Your objective:
Reproduce the records exactly, but not the pictures.

Working data:
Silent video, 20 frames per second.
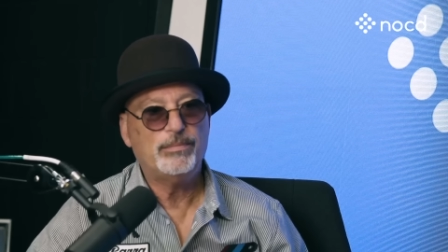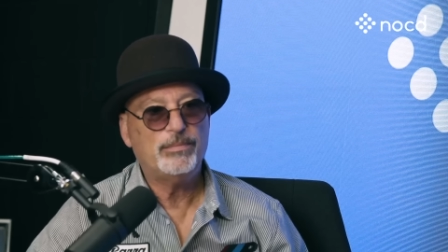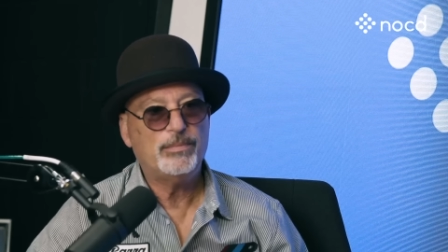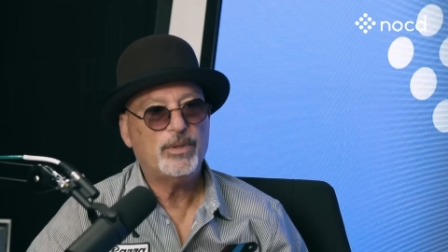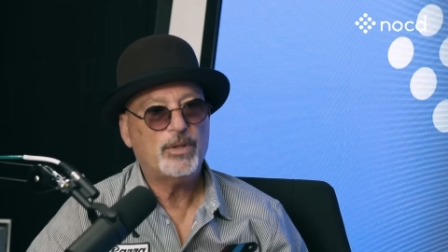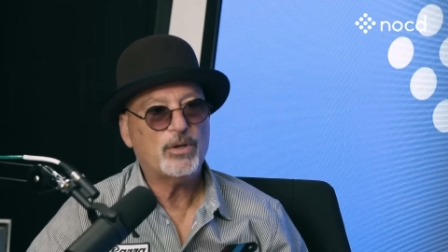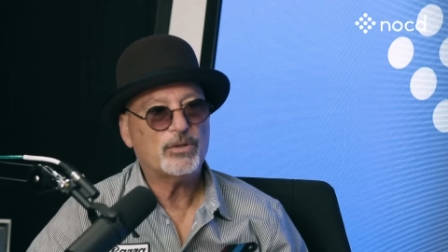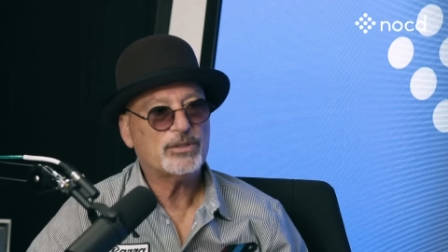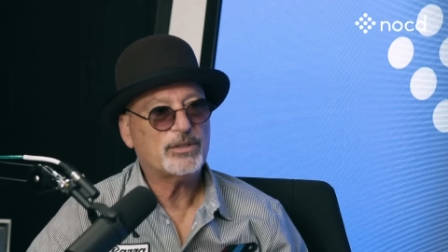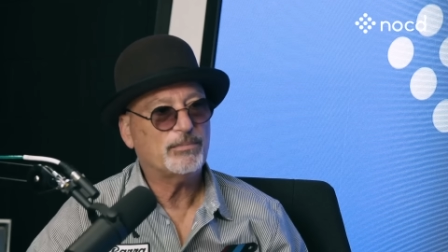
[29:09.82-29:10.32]

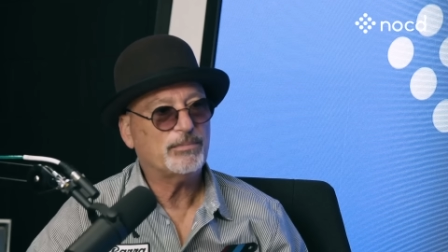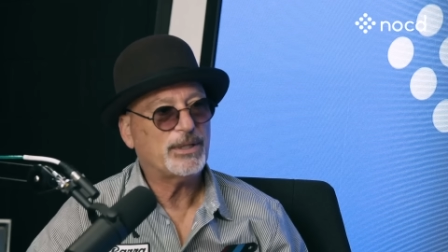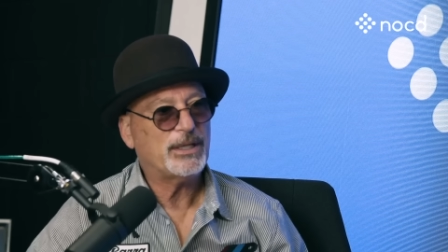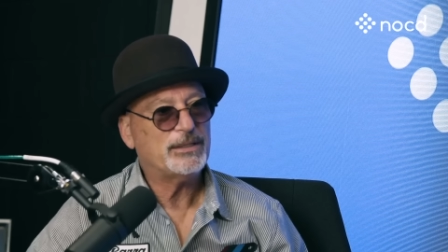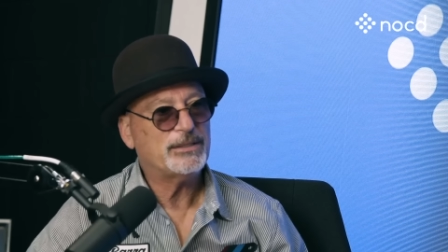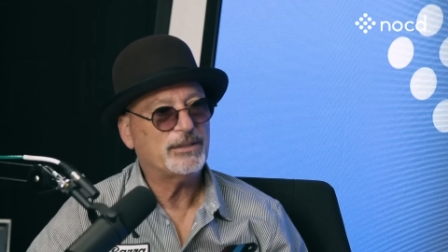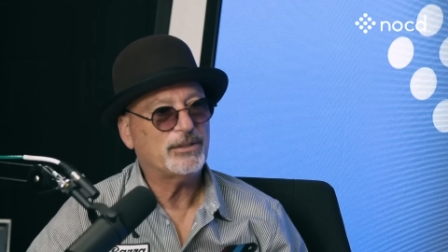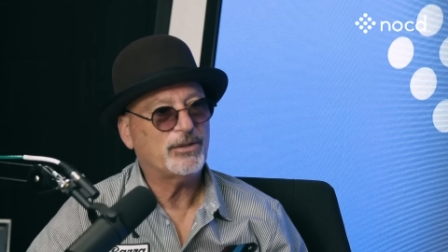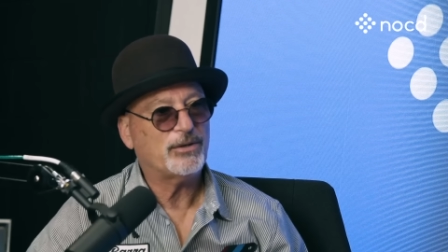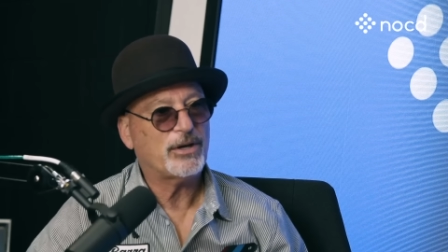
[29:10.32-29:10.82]
go
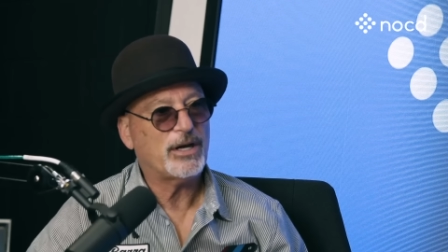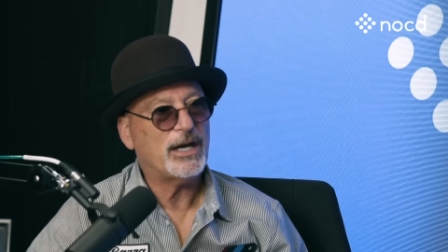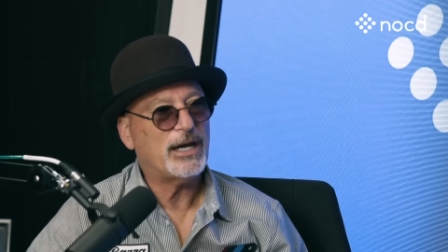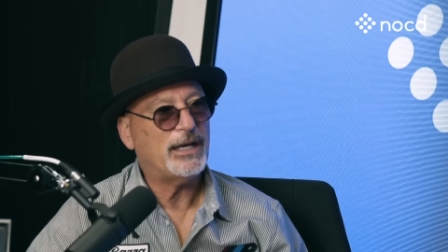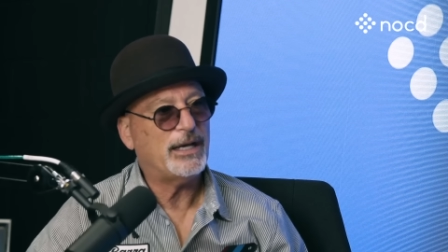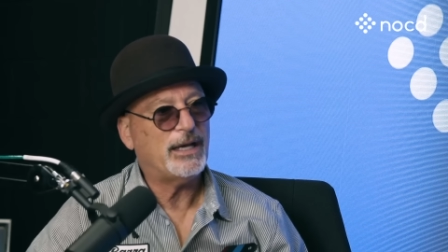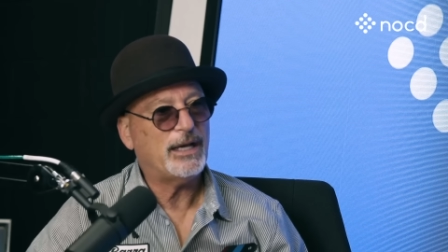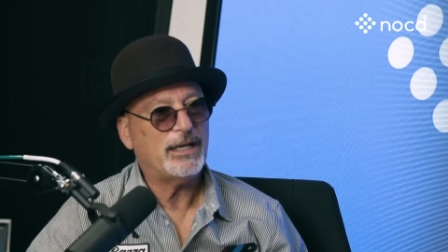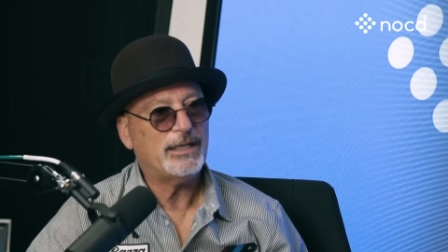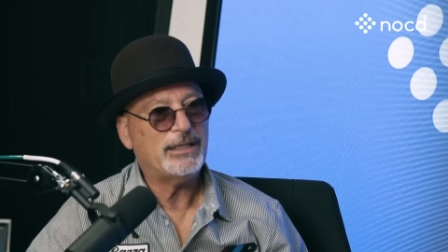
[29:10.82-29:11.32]
someplace and
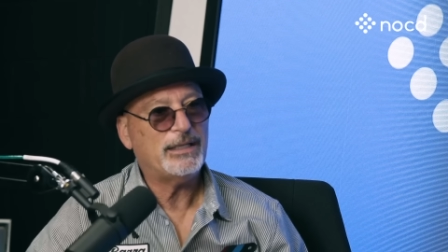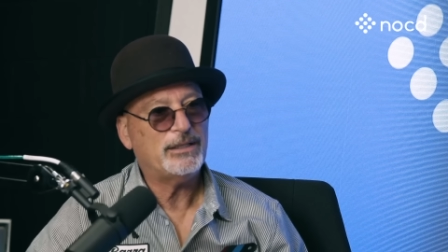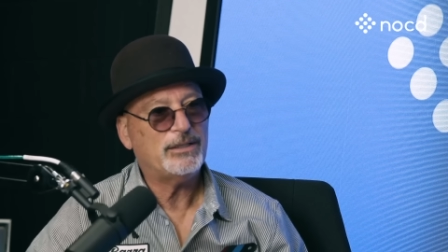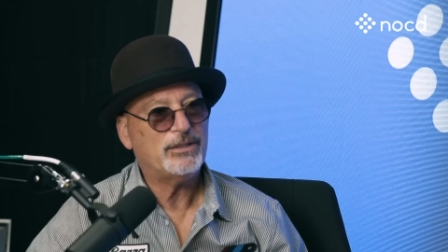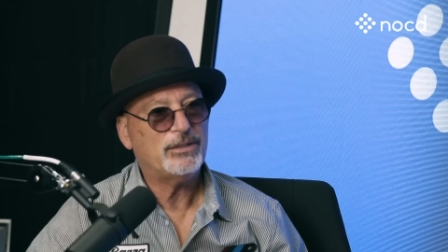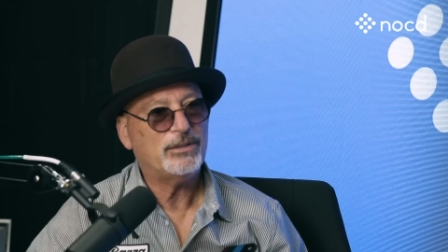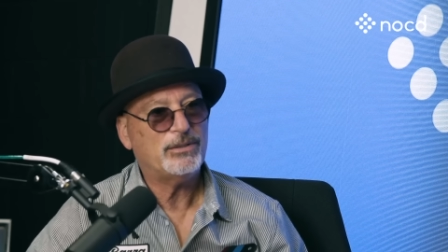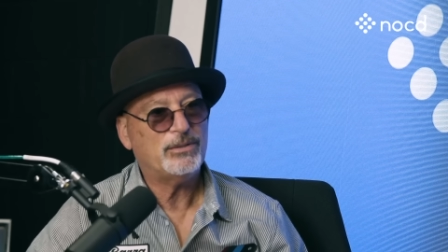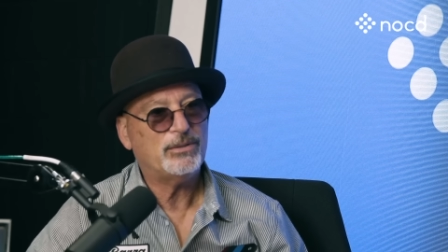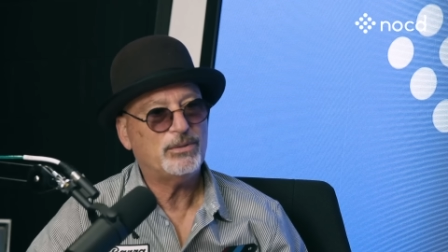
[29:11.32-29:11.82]
cry. I need
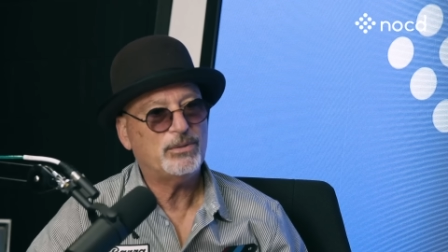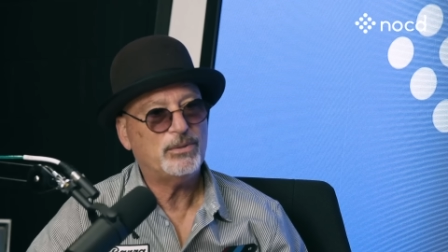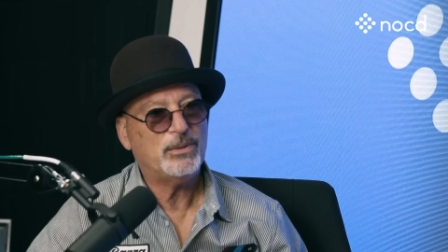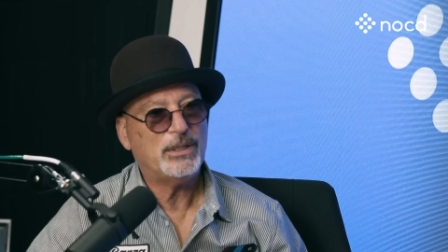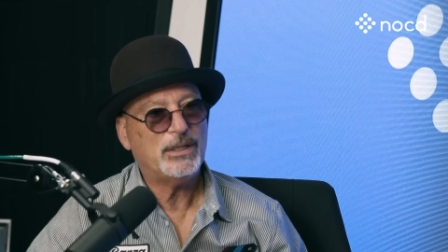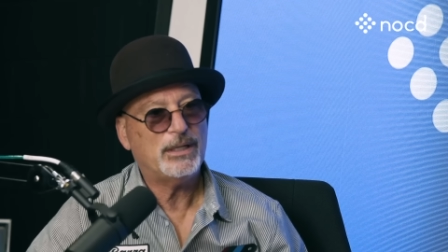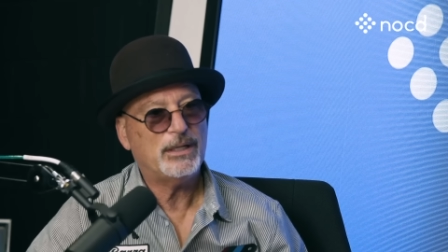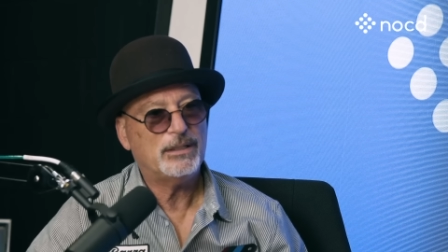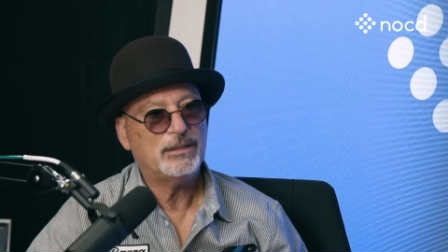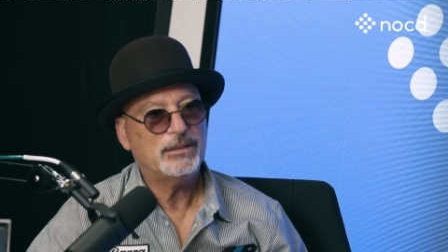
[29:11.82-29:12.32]
to,
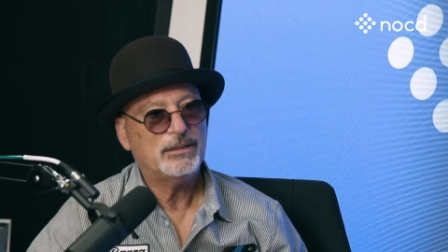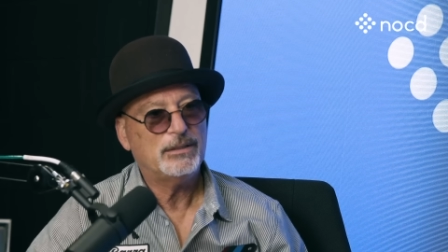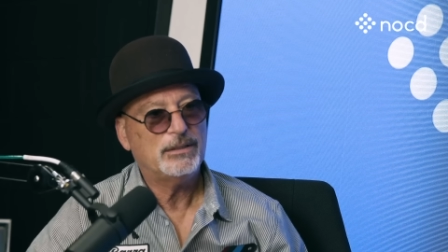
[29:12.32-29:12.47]
uh,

Output below:
Silent video, 20 frames per second.
[29:09.82-29:10.32]

[29:10.32-29:10.82]
go
[29:10.82-29:11.32]
someplace and
[29:11.32-29:11.82]
cry. I need
[29:11.82-29:12.32]
to,
[29:12.32-29:12.47]
uh,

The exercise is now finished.